Chemical - pigments and dyes

The earliest purple pigments used by humans, found in prehistoric cave paintings, are made of manganese minerals and hematite. Manganese is still used today by the Aranda people, a group of indigenous Australians, as a traditional pigment to color the skin during the ritual. It is also used by the Hopi Arizona Indians to color ritual objects.

The most famous purple dye in the ancient world is Purple Tire, made of a type of sea slug called murex, which is found around the Mediterranean.

In western Polynesia, the inhabitants of the islands make a purple dye similar to the purple Tyrian of sea urchin. In Central America, residents make dyes from different sea slugs, purpura, found on the coasts of Costa Rica and Nicaragua. The Mayans used this color to dye cloth for religious ceremonies, and the Aztecs used it for ideogram paintings, in which it symbolized royalty.

During the Middle Ages, most artists made purple or purple on their paintings by combining red and blue pigments; usually blue azurite or lapis lazuli with red ocher, cinnabar or minium. They also combine the color of the lake made by mixing the dye with powder; using a woad or indigo dye for blue, and a dye made of cochineal for red.

Orcein, or purple moss , is another common purple dye. It is known by the ancient Greeks and Hebrews, made of a Mediterranean moss called archil or moss dyer (Roccella tinctoria), combined with ammonia, usually urine. Orcein began to gain popularity again in the 19th century, when purple and purple became a color for the sake of mourning, worn after a widow or widower had been wearing black clothes for a certain time, before she returned to wearing regular colors.

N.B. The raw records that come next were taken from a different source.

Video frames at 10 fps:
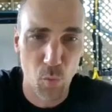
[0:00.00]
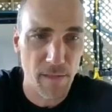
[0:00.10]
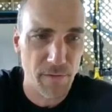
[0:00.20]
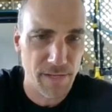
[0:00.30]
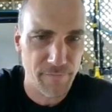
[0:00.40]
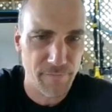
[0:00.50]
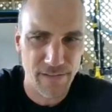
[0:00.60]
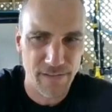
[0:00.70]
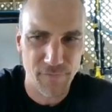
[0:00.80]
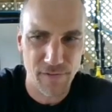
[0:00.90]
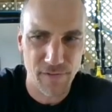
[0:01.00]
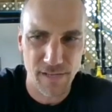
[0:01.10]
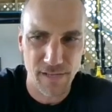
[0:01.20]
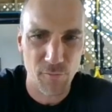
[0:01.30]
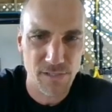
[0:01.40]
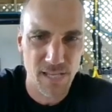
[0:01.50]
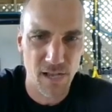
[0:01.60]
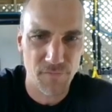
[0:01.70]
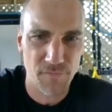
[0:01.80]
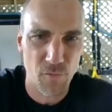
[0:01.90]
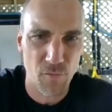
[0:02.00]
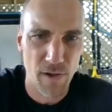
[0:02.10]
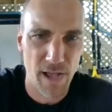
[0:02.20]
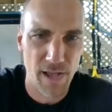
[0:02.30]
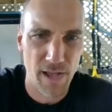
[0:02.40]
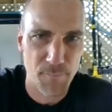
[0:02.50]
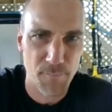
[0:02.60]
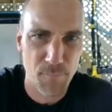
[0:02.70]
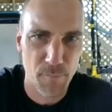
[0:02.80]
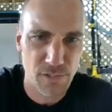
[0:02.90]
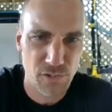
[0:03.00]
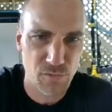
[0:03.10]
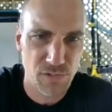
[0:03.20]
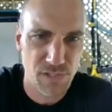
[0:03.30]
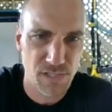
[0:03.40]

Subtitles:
If it I can't really tell if the ground permits you to.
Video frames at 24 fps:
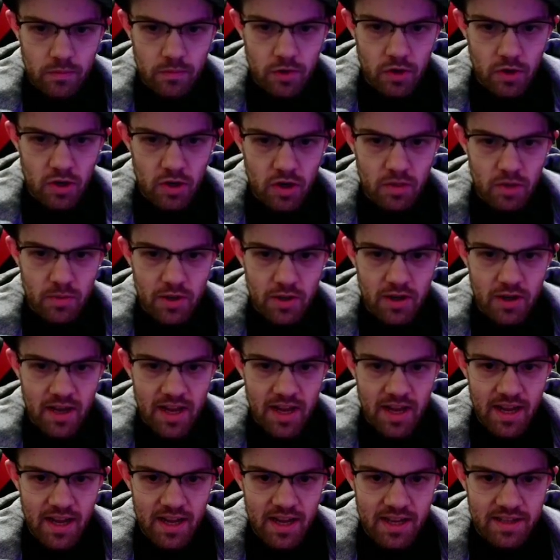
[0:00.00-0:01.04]
Armor
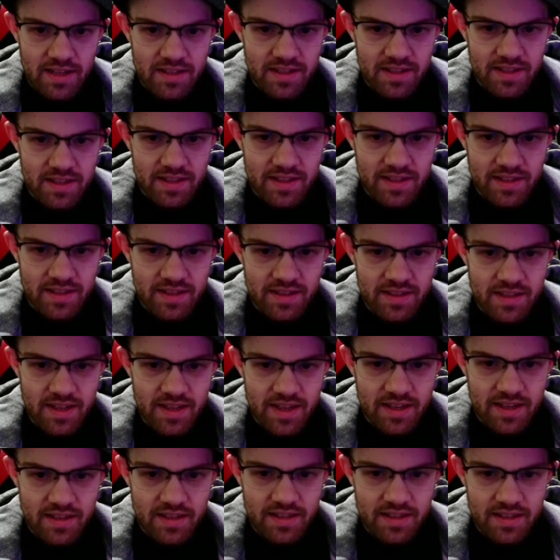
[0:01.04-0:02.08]
adds
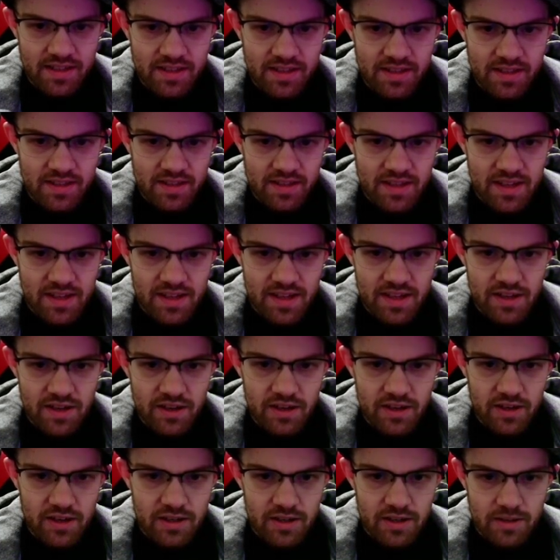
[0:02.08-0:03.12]
6
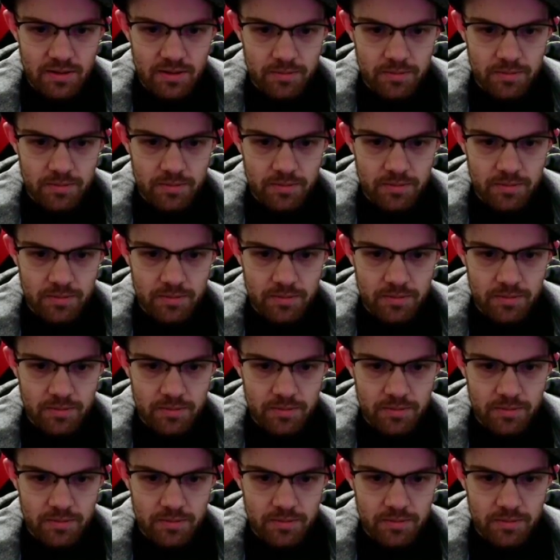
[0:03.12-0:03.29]
here.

In the 18th century, chemists in England, France, and Germany began to make the first synthetic dyes. Two synthetic purple dyes were created at about the same time. Cudbear is a dye taken from a dwarf moss that can be used to color wool and silk, without using mordan. Cudbear was developed by Dr. Cuthbert Gordon from Scotland: production began in 1758, the first lichen was boiled in ammonium carbonate solution. The mixture is then cooled and ammonia is added and the mixture is wetted for 3-4 weeks. Then the moss is dried and ground into powder. The manufacture details are carefully guarded, with ten-foot-high walls built around manufacturing facilities, and staff composed of Highlanders sworn in to maintain secrecy.

French purple was developed in France at about the same time. Lichens are extracted with urine or ammonia. Then the extract is acidified, the dissolved dyestuff is precipitated and washed. Then dissolved in ammonia again, the solution is heated in air until it becomes purple, then precipitated with calcium chloride; the resulting dye is denser and stable than the other purple.

Cobalt violet is a synthetic pigment found in the second half of the nineteenth century, and is made by the same process as cobalt blue, blue serulean and green cobalt. This is the most commonly used violet pigment used today by artists, along with manganese violets.

Mauveine , also known as aniline purple and Perkin's mauve , is the first synthetic organic chemical dye, invented by chance in 1856. The chemical name is 3 -amino-2, Ã, Â ± 9-dimethyl-5-phenyl-7 (p-tolylamino) phenazinium acetate.